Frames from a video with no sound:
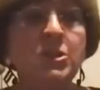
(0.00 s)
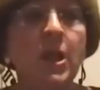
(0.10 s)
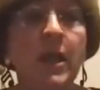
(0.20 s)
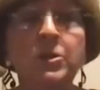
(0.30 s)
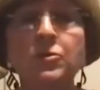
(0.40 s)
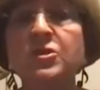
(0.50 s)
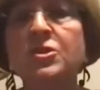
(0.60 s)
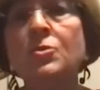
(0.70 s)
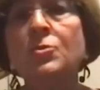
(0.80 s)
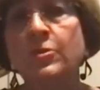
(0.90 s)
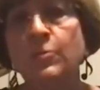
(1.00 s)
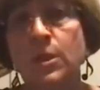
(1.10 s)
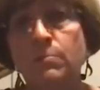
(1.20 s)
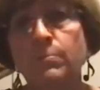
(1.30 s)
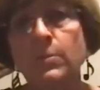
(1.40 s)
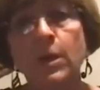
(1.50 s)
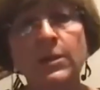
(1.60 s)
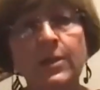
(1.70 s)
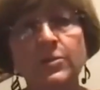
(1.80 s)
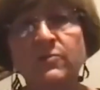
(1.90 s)
And I use two or three uh,
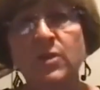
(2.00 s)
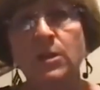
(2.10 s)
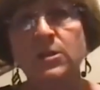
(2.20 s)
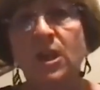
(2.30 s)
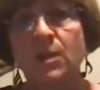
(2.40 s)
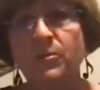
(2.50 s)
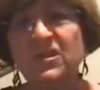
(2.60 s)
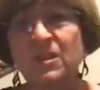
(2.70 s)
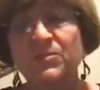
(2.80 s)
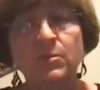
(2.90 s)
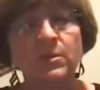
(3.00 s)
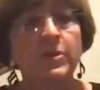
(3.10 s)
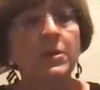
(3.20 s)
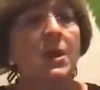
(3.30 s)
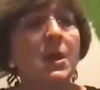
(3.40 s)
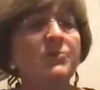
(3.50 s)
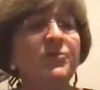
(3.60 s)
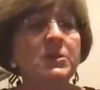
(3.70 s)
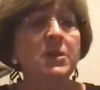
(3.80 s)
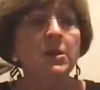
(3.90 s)
layers of duct tape with some sort of a
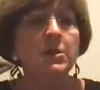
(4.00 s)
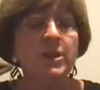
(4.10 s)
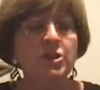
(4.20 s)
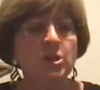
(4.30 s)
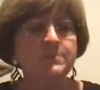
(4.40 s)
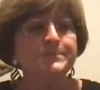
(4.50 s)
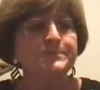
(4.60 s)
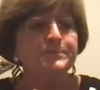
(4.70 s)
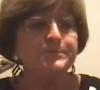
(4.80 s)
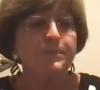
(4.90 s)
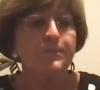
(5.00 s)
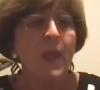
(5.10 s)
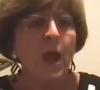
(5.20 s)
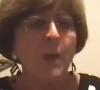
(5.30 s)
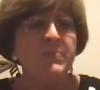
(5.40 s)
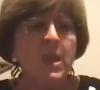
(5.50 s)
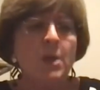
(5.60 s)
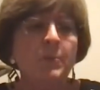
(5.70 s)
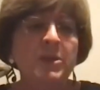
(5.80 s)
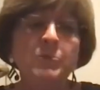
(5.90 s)
fun coloration. Um,
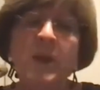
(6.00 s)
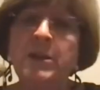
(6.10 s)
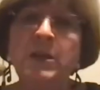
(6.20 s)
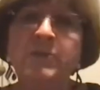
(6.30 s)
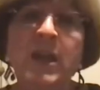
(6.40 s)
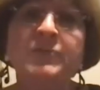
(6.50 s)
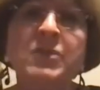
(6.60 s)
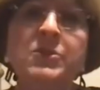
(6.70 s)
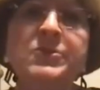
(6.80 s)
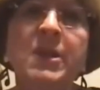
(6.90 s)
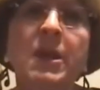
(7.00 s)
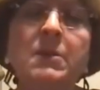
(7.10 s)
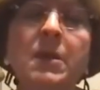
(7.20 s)
but you might not even have to use that.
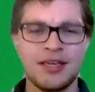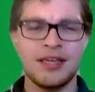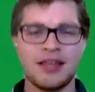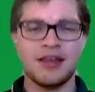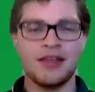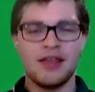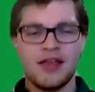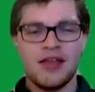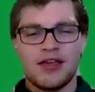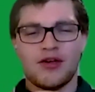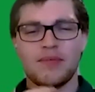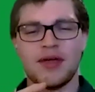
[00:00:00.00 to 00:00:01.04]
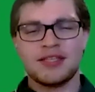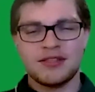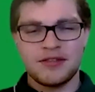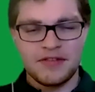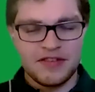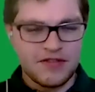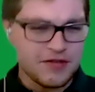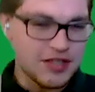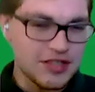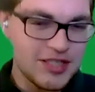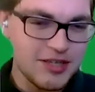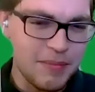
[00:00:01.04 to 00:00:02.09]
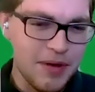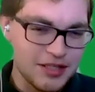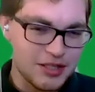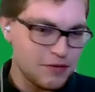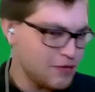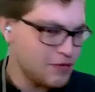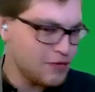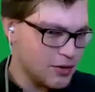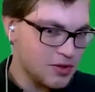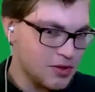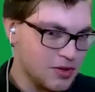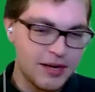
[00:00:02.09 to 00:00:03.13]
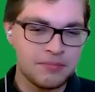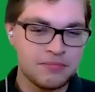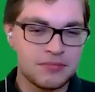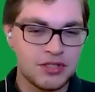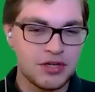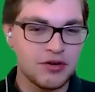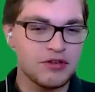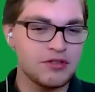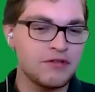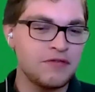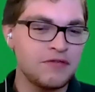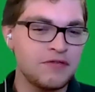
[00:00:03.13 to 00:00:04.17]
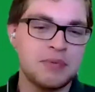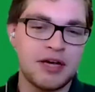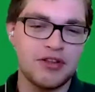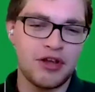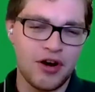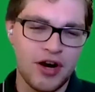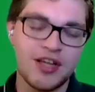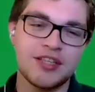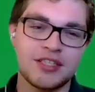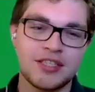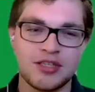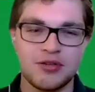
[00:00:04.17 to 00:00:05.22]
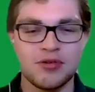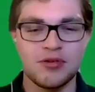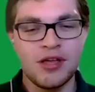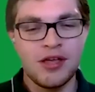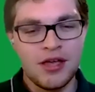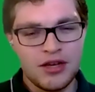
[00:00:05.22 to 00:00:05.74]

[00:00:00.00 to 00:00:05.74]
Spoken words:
And then going back to the Viva Volunteer, I'm not too familiar with it. I'm sure there's a few people out in our audience too.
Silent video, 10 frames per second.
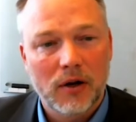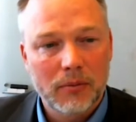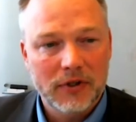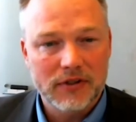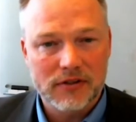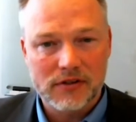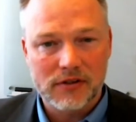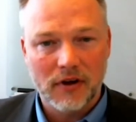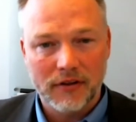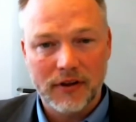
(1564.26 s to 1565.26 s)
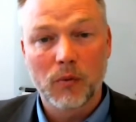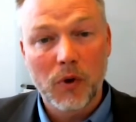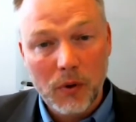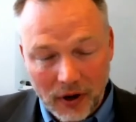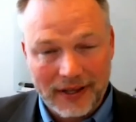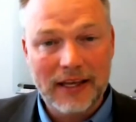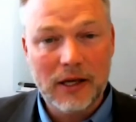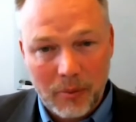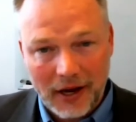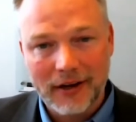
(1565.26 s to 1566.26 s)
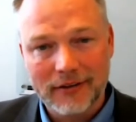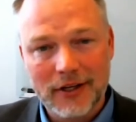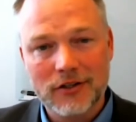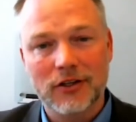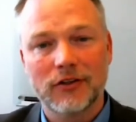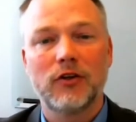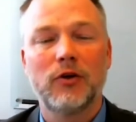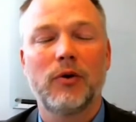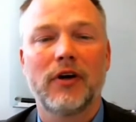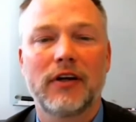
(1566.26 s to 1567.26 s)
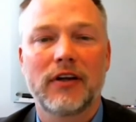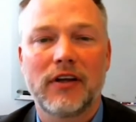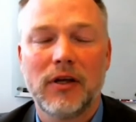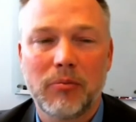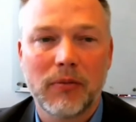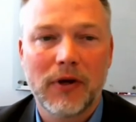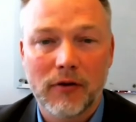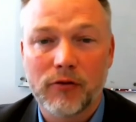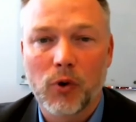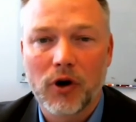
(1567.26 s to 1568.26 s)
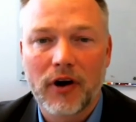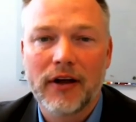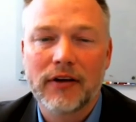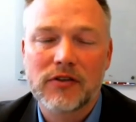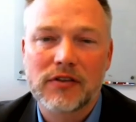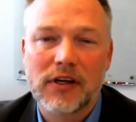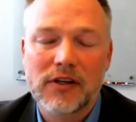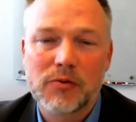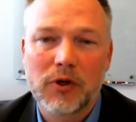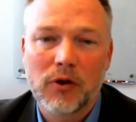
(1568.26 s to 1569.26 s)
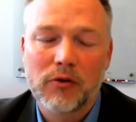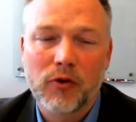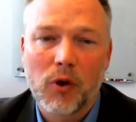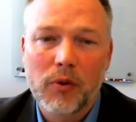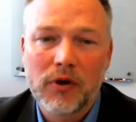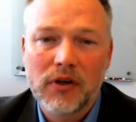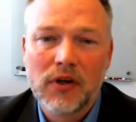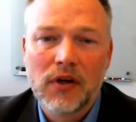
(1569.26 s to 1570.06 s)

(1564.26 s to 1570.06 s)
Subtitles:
Is a thing we want to keep paying attention to and keep in the foreground as we go forward.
■ ■ ■ ■
Return every record above exactly as written, but drop the pictures.

Frames from a video with no sound:
(0.00 s)
(0.10 s)
(0.20 s)
(0.30 s)
(0.40 s)
(0.50 s)
(0.60 s)
(0.70 s)
(0.80 s)
(0.90 s)
(1.00 s)
(1.10 s)
(1.20 s)
(1.30 s)
(1.40 s)
(1.50 s)
(1.60 s)
(1.70 s)
(1.80 s)
(1.90 s)
And I use two or three uh,
(2.00 s)
(2.10 s)
(2.20 s)
(2.30 s)
(2.40 s)
(2.50 s)
(2.60 s)
(2.70 s)
(2.80 s)
(2.90 s)
(3.00 s)
(3.10 s)
(3.20 s)
(3.30 s)
(3.40 s)
(3.50 s)
(3.60 s)
(3.70 s)
(3.80 s)
(3.90 s)
layers of duct tape with some sort of a
(4.00 s)
(4.10 s)
(4.20 s)
(4.30 s)
(4.40 s)
(4.50 s)
(4.60 s)
(4.70 s)
(4.80 s)
(4.90 s)
(5.00 s)
(5.10 s)
(5.20 s)
(5.30 s)
(5.40 s)
(5.50 s)
(5.60 s)
(5.70 s)
(5.80 s)
(5.90 s)
fun coloration. Um,
(6.00 s)
(6.10 s)
(6.20 s)
(6.30 s)
(6.40 s)
(6.50 s)
(6.60 s)
(6.70 s)
(6.80 s)
(6.90 s)
(7.00 s)
(7.10 s)
(7.20 s)
but you might not even have to use that.
[00:00:00.00 to 00:00:01.04]
[00:00:01.04 to 00:00:02.09]
[00:00:02.09 to 00:00:03.13]
[00:00:03.13 to 00:00:04.17]
[00:00:04.17 to 00:00:05.22]
[00:00:05.22 to 00:00:05.74]

[00:00:00.00 to 00:00:05.74]
Spoken words:
And then going back to the Viva Volunteer, I'm not too familiar with it. I'm sure there's a few people out in our audience too.
Silent video, 10 frames per second.
(1564.26 s to 1565.26 s)
(1565.26 s to 1566.26 s)
(1566.26 s to 1567.26 s)
(1567.26 s to 1568.26 s)
(1568.26 s to 1569.26 s)
(1569.26 s to 1570.06 s)

(1564.26 s to 1570.06 s)
Subtitles:
Is a thing we want to keep paying attention to and keep in the foreground as we go forward.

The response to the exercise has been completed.